_PROBLEM STATEMENT_
All entries below are to be returned exactly, with pictures left out.

Stored data:
=-=-=
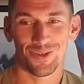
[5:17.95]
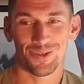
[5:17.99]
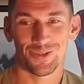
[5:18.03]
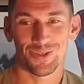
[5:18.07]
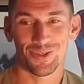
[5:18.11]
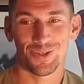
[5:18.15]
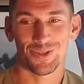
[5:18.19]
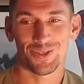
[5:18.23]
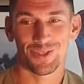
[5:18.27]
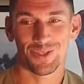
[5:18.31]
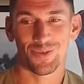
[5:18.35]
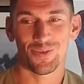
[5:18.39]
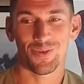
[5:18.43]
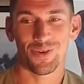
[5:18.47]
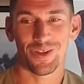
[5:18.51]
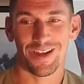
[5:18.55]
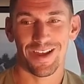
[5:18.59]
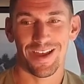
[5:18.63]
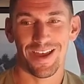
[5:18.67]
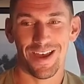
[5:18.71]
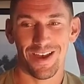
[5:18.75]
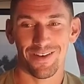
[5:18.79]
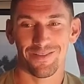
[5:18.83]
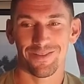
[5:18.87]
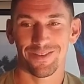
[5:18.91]
using what I
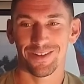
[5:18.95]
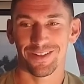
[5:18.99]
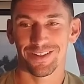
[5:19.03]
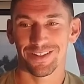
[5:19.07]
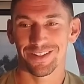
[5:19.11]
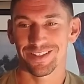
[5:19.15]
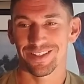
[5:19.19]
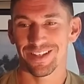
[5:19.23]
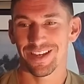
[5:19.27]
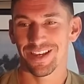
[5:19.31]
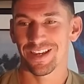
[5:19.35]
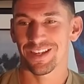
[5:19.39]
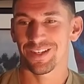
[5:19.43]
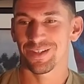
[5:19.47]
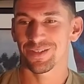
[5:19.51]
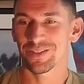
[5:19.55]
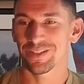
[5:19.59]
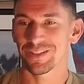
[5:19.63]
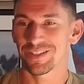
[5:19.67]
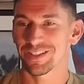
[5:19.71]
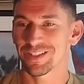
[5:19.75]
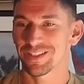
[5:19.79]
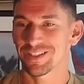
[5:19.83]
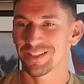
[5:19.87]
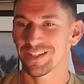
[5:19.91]
have here today, using
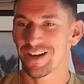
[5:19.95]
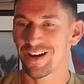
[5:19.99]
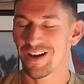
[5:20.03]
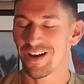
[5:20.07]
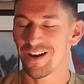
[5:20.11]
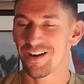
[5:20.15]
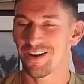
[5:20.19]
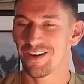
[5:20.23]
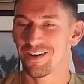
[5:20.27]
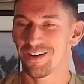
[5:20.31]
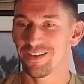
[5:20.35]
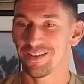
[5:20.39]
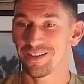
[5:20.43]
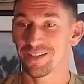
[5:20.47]
this tire,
=-=-=
_EXERCISE RESULT_
[5:17.95]
[5:17.99]
[5:18.03]
[5:18.07]
[5:18.11]
[5:18.15]
[5:18.19]
[5:18.23]
[5:18.27]
[5:18.31]
[5:18.35]
[5:18.39]
[5:18.43]
[5:18.47]
[5:18.51]
[5:18.55]
[5:18.59]
[5:18.63]
[5:18.67]
[5:18.71]
[5:18.75]
[5:18.79]
[5:18.83]
[5:18.87]
[5:18.91]
using what I
[5:18.95]
[5:18.99]
[5:19.03]
[5:19.07]
[5:19.11]
[5:19.15]
[5:19.19]
[5:19.23]
[5:19.27]
[5:19.31]
[5:19.35]
[5:19.39]
[5:19.43]
[5:19.47]
[5:19.51]
[5:19.55]
[5:19.59]
[5:19.63]
[5:19.67]
[5:19.71]
[5:19.75]
[5:19.79]
[5:19.83]
[5:19.87]
[5:19.91]
have here today, using
[5:19.95]
[5:19.99]
[5:20.03]
[5:20.07]
[5:20.11]
[5:20.15]
[5:20.19]
[5:20.23]
[5:20.27]
[5:20.31]
[5:20.35]
[5:20.39]
[5:20.43]
[5:20.47]
this tire,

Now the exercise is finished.